Él tomó un sorbo de té, que no estaba mal, pero lo que necesitaba era whisky. Giró la cabeza para poder ver a Juliana... y nada más.

—Pensé que estabas devolviendo los regalos.

—Lo está haciendo —intervino Ainsley—, pero este juego de té es un regalo mío, así que es apropiado que se lo quede. Y no tienes por qué preocuparte por el resto, Juliana, Rona, tu madrastra y yo nos encargaremos de mandarlos de vuelta con las explicaciones pertinentes. No es necesario que regreses a Edimburgo por eso.

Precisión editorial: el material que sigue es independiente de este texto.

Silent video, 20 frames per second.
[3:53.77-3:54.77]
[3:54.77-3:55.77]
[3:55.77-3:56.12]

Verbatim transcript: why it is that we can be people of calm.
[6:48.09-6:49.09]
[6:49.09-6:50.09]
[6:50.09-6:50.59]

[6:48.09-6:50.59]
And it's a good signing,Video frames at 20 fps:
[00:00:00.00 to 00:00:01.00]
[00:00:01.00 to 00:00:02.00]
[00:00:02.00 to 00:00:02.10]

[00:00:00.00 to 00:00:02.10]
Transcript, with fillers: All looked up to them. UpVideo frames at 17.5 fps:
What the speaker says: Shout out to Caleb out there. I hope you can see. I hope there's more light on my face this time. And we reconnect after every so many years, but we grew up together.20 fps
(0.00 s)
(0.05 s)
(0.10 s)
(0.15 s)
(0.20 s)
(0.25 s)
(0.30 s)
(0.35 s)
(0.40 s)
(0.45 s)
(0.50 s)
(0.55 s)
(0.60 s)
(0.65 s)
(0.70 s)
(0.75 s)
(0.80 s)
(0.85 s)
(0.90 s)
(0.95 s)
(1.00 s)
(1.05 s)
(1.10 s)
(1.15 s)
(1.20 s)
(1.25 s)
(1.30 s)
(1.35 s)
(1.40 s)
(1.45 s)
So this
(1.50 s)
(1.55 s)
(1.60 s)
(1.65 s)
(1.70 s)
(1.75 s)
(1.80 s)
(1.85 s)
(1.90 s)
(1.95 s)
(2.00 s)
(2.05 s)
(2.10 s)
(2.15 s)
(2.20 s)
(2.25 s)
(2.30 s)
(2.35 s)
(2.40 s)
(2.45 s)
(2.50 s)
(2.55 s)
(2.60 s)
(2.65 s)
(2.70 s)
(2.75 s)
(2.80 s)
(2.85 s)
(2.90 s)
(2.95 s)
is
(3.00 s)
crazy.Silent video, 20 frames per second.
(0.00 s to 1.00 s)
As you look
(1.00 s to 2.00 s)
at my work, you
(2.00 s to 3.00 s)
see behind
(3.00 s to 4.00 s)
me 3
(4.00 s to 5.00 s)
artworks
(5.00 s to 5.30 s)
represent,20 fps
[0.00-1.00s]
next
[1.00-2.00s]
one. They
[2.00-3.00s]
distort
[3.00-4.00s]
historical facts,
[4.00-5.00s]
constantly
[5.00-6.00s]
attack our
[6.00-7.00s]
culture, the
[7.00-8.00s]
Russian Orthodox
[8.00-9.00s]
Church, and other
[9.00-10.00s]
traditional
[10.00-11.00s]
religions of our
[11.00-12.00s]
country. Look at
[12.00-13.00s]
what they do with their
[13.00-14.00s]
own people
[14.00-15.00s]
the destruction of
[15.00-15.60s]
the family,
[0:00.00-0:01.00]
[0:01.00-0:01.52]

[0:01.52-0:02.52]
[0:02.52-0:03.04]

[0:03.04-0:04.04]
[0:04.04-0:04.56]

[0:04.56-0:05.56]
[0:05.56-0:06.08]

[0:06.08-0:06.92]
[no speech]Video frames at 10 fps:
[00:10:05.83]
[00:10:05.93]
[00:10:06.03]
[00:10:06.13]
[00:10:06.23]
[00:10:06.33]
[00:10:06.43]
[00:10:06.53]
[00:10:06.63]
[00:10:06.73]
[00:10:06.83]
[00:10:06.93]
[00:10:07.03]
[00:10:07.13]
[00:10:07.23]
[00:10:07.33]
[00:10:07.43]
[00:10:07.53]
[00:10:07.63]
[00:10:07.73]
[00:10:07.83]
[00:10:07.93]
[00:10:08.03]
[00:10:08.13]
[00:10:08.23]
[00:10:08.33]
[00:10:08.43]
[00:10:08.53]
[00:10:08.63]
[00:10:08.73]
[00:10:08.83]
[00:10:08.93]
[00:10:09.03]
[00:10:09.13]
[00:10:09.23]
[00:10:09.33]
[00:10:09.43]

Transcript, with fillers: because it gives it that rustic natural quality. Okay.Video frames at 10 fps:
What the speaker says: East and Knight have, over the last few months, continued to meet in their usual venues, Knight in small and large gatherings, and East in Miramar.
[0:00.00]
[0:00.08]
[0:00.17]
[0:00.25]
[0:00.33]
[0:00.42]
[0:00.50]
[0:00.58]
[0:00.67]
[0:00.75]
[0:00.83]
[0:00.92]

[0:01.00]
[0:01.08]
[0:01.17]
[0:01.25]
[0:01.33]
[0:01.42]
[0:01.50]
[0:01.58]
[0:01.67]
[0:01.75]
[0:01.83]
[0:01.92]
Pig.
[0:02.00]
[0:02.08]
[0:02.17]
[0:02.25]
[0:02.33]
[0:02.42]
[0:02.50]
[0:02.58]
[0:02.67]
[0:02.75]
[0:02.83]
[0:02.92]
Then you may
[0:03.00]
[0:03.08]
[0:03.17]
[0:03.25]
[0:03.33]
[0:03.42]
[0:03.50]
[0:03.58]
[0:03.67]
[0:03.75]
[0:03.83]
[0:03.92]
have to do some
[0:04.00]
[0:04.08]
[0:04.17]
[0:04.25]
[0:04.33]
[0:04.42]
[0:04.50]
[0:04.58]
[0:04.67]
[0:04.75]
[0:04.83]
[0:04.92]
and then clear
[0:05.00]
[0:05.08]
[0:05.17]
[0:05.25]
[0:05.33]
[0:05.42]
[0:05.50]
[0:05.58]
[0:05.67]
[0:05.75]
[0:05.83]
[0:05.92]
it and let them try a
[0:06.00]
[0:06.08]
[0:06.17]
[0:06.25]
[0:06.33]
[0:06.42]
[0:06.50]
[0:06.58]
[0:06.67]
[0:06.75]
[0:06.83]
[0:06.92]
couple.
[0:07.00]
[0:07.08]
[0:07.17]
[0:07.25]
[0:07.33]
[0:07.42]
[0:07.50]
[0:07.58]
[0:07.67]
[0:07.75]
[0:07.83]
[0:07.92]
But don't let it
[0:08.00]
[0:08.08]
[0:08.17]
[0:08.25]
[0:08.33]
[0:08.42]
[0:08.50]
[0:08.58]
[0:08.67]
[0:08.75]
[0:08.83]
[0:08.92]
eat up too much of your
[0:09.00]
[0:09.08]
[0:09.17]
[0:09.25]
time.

—Pero debo hacerlo —aseguró Juliana—. Es muy amable por tu parte, pero realmente tengo que ir a ayudar. Por no mencionar el resto de mis cosas. Gemma debe estar volviéndose loca. Si os quedáis a pasar la noche, mañana puedo tomar el tren de regreso con vosotras.

—No. —La palabra fue tan brusca que las tres mujeres se quedaron paralizadas. Tres tazas de té fueron bajadas y tres pares de ojos femeninos se abrieron como platos ante el poder masculino de su voz.

Él puso la mano sobre la rodilla de Juliana y le clavó los dedos en el muslo antes de poder evitarlo.

—Juliana no puede marcharse.

—¿Qué? —preguntó Ainsley con forzada indiferencia—. ¿Nunca?